--- Information supplied ---

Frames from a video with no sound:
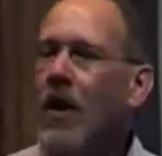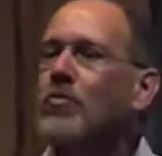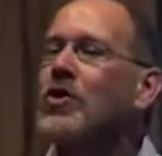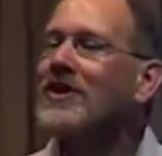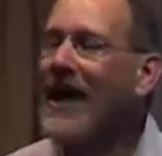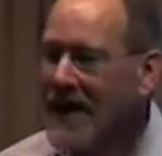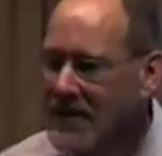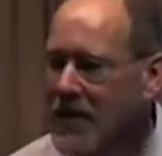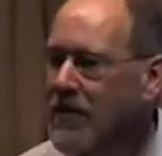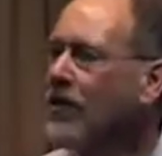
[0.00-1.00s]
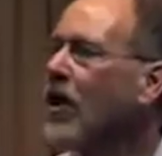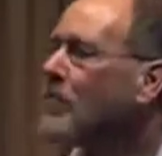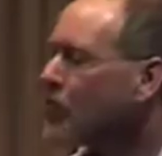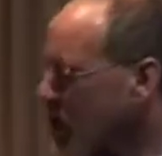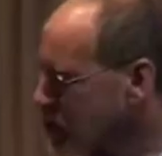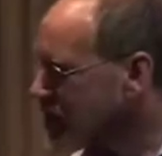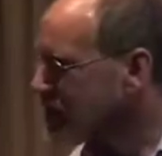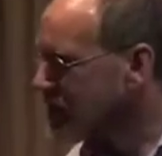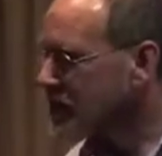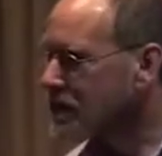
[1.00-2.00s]
protective
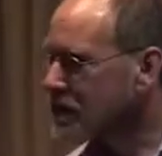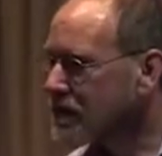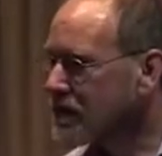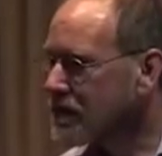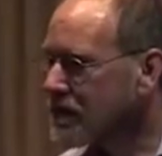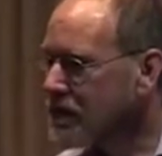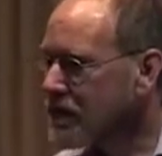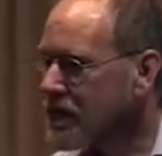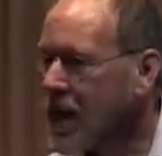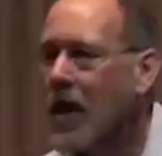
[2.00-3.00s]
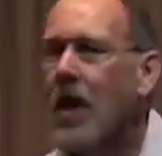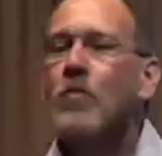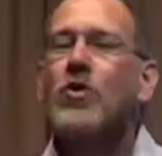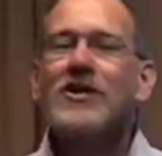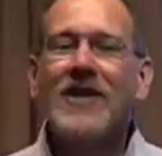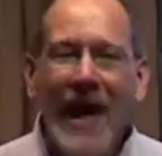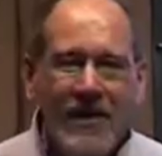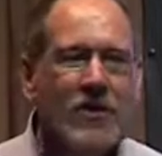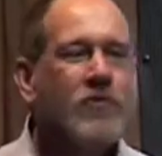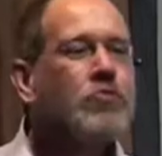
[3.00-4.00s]
processes.
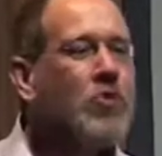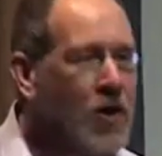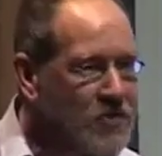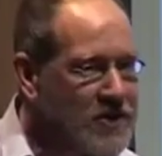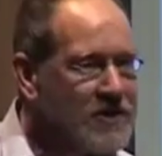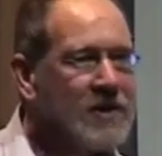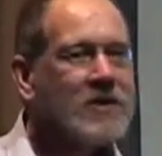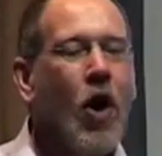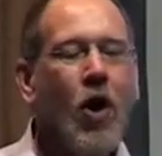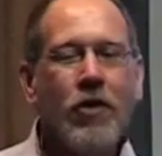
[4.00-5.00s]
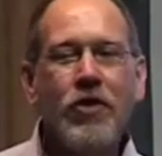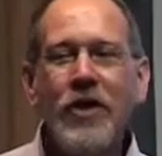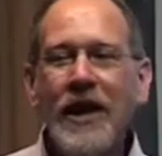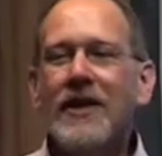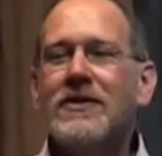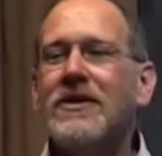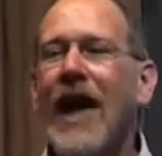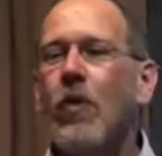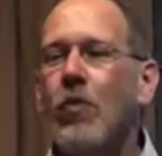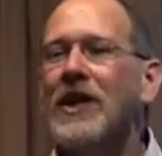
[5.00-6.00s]
Protective processes are things
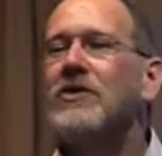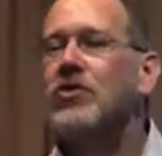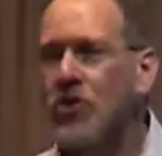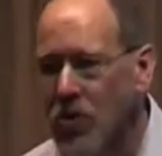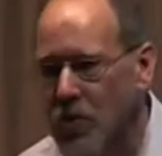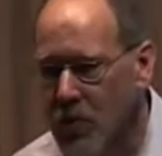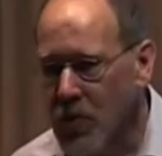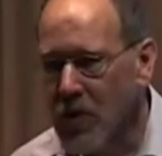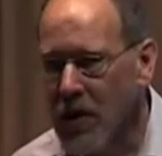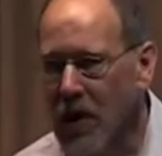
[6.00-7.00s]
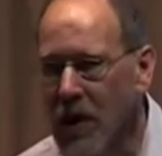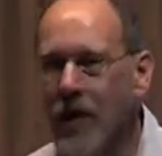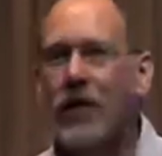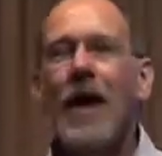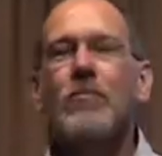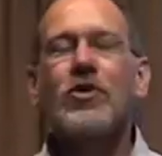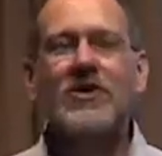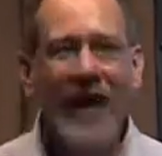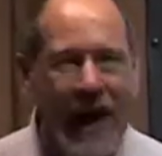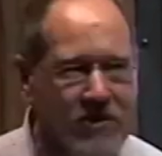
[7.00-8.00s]
that we do that
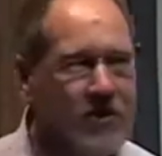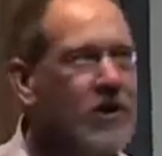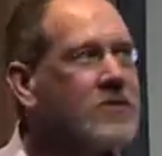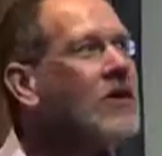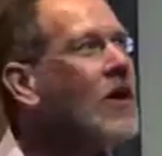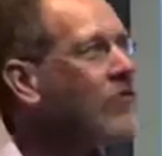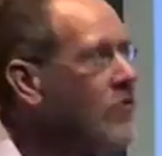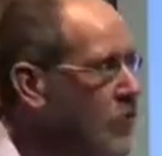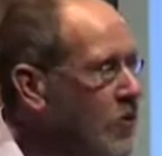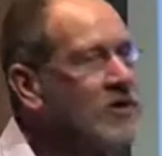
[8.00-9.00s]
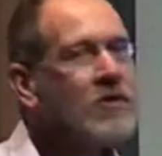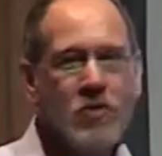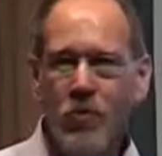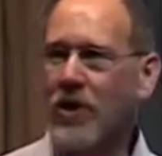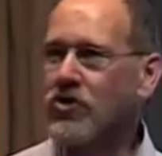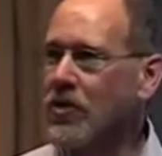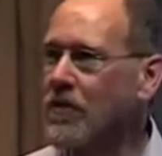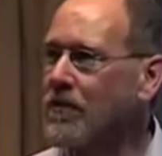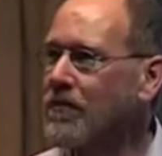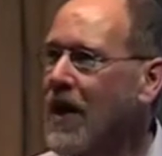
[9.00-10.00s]
protect us from the risk of depression.
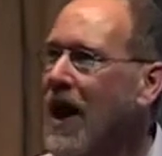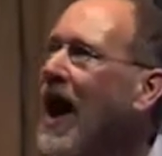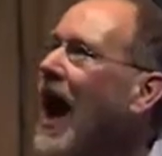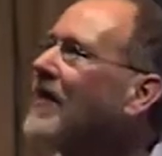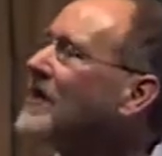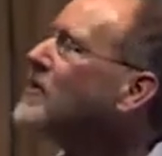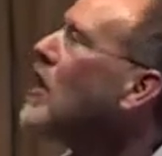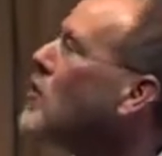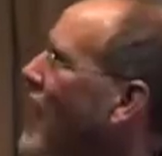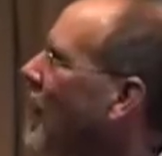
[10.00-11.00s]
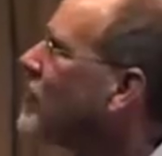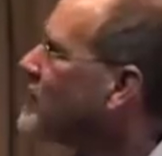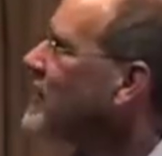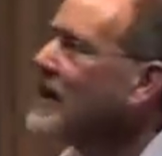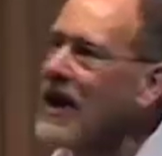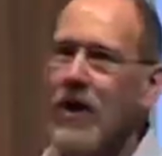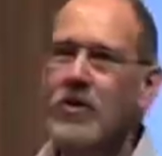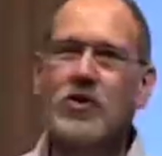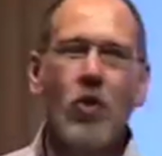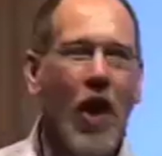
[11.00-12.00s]
And there's no guarantee here.
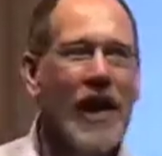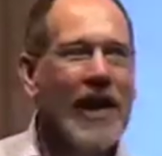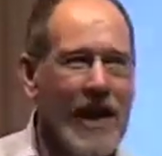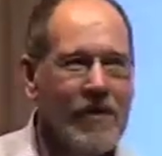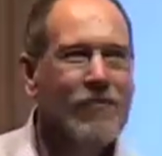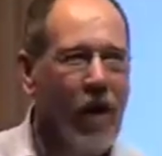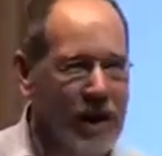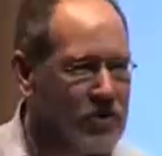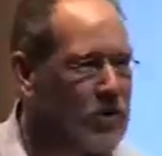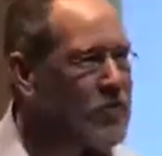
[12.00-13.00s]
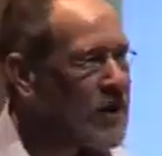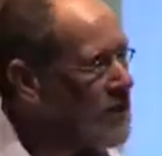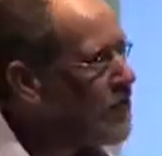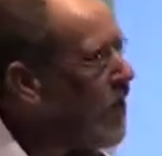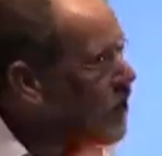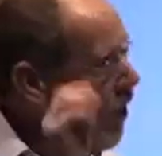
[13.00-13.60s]
It's not like, if I do this, if I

---

_What this task involves_:
An exact copy of the lines from the one with "[2.00-3.00s]" through the last line of the records, inclusive, is required, with all pictures left out.

_Answer section_:
[2.00-3.00s]
[3.00-4.00s]
processes.
[4.00-5.00s]
[5.00-6.00s]
Protective processes are things
[6.00-7.00s]
[7.00-8.00s]
that we do that
[8.00-9.00s]
[9.00-10.00s]
protect us from the risk of depression.
[10.00-11.00s]
[11.00-12.00s]
And there's no guarantee here.
[12.00-13.00s]
[13.00-13.60s]
It's not like, if I do this, if I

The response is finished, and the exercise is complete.